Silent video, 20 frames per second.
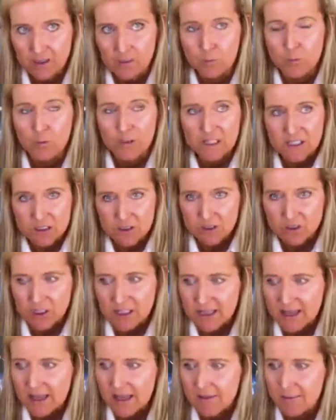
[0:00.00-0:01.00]
Research
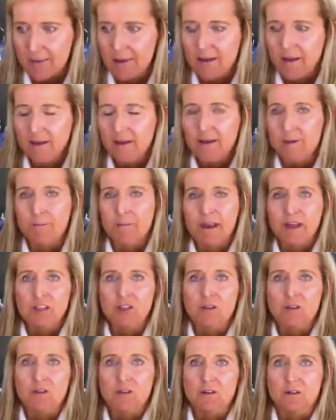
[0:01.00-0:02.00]
them, make
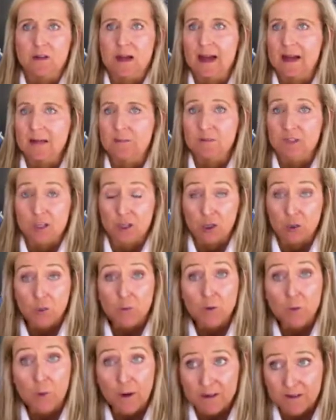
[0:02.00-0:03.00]
sure they're items that you
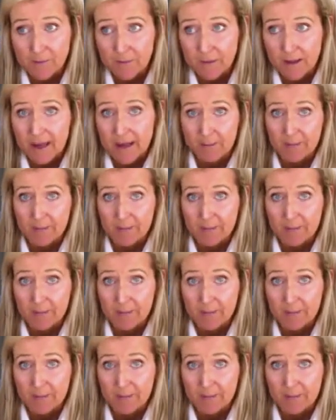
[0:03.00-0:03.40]
would want to buy,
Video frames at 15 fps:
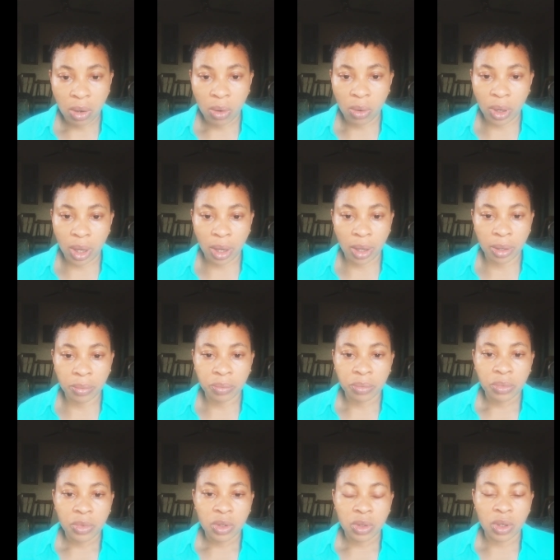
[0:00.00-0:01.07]
Okay?
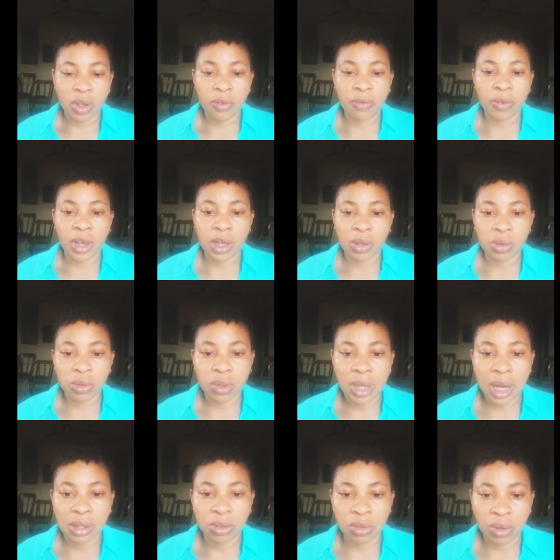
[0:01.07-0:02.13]
So if you are good
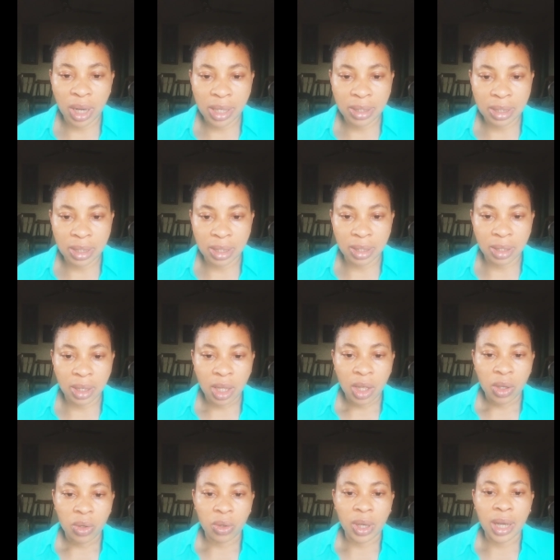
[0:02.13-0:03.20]
at writing,
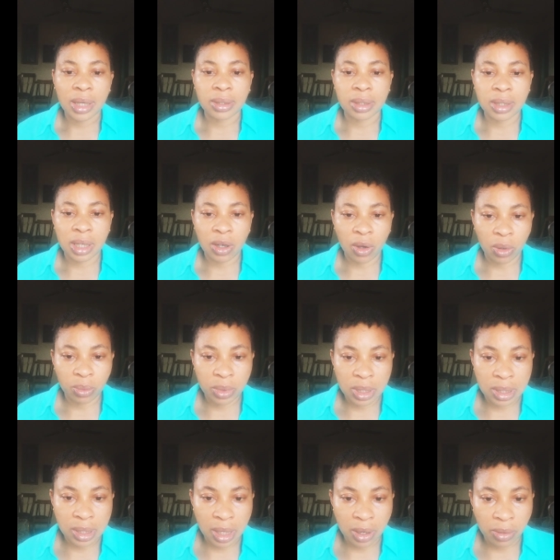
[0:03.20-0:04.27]
you can take up
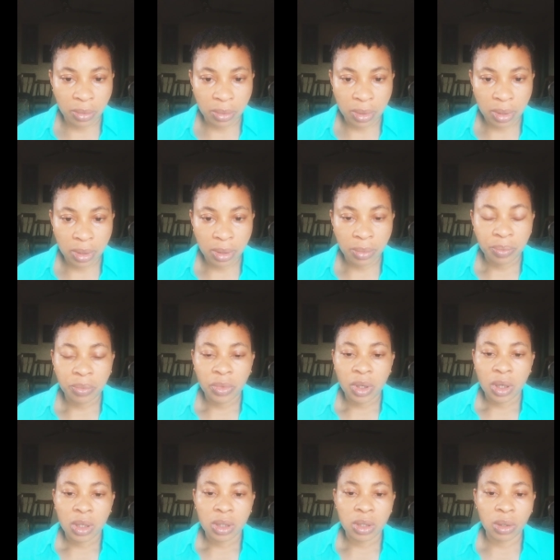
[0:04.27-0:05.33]
these skills.
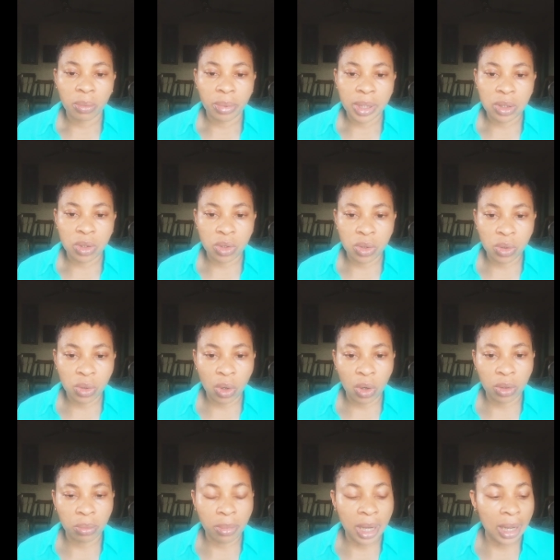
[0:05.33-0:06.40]
Number two
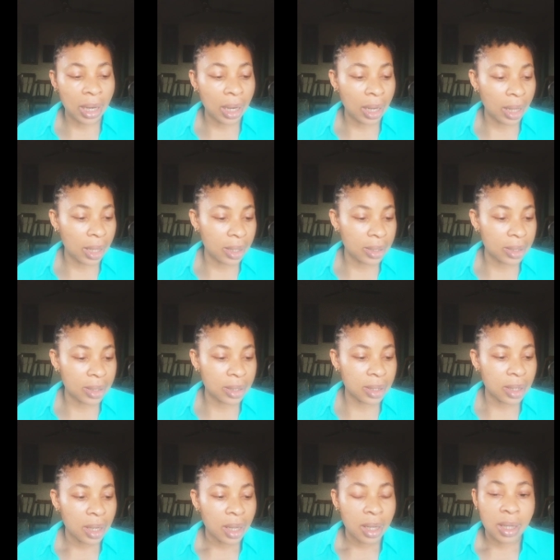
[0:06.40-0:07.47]
on my list
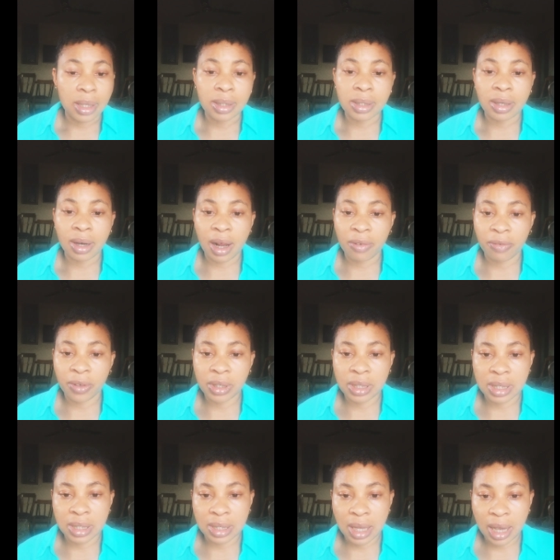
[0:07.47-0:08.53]
is graphic
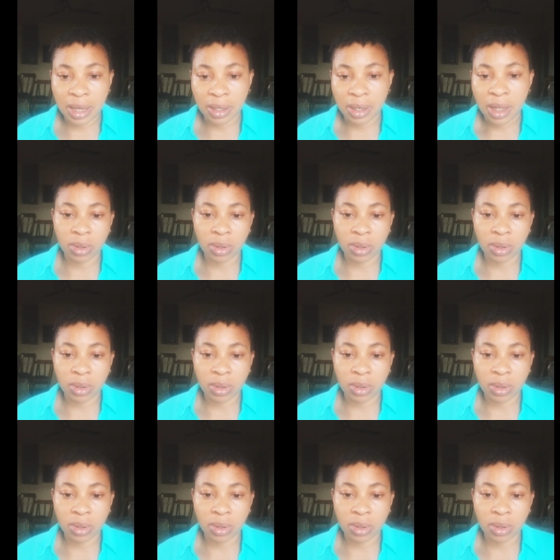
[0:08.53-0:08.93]
design.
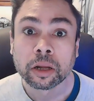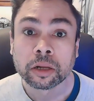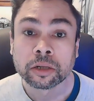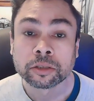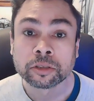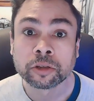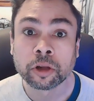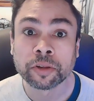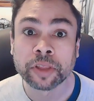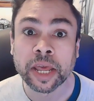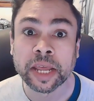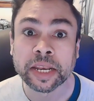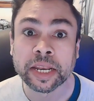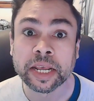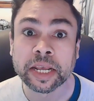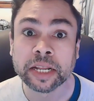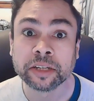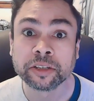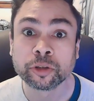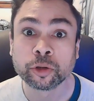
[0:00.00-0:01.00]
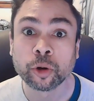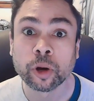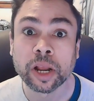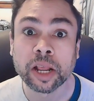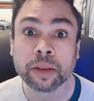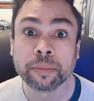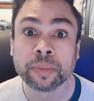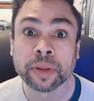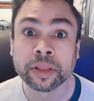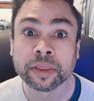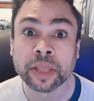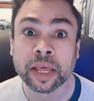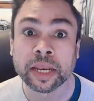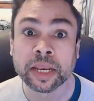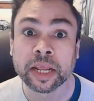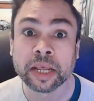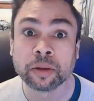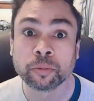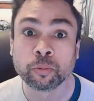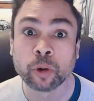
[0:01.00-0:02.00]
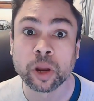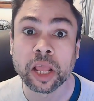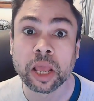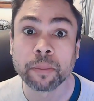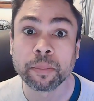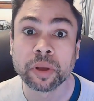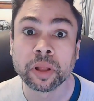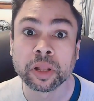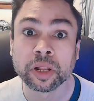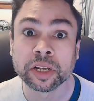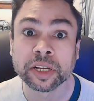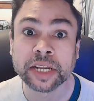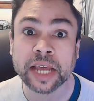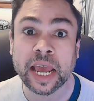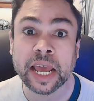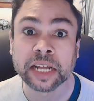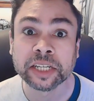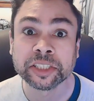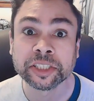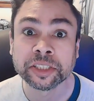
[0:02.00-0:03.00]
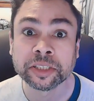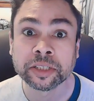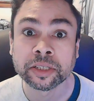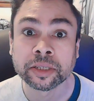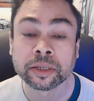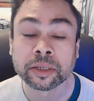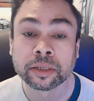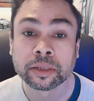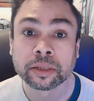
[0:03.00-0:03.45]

So they need treatment, they need rehabilitation,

- _Work to be completed_:
What is needed here is an exact transcript of the data above, pictures excluded.

- _Output below_:
Silent video, 20 frames per second.
[0:00.00-0:01.00]
Research
[0:01.00-0:02.00]
them, make
[0:02.00-0:03.00]
sure they're items that you
[0:03.00-0:03.40]
would want to buy,
Video frames at 15 fps:
[0:00.00-0:01.07]
Okay?
[0:01.07-0:02.13]
So if you are good
[0:02.13-0:03.20]
at writing,
[0:03.20-0:04.27]
you can take up
[0:04.27-0:05.33]
these skills.
[0:05.33-0:06.40]
Number two
[0:06.40-0:07.47]
on my list
[0:07.47-0:08.53]
is graphic
[0:08.53-0:08.93]
design.
[0:00.00-0:01.00]
[0:01.00-0:02.00]
[0:02.00-0:03.00]
[0:03.00-0:03.45]

So they need treatment, they need rehabilitation,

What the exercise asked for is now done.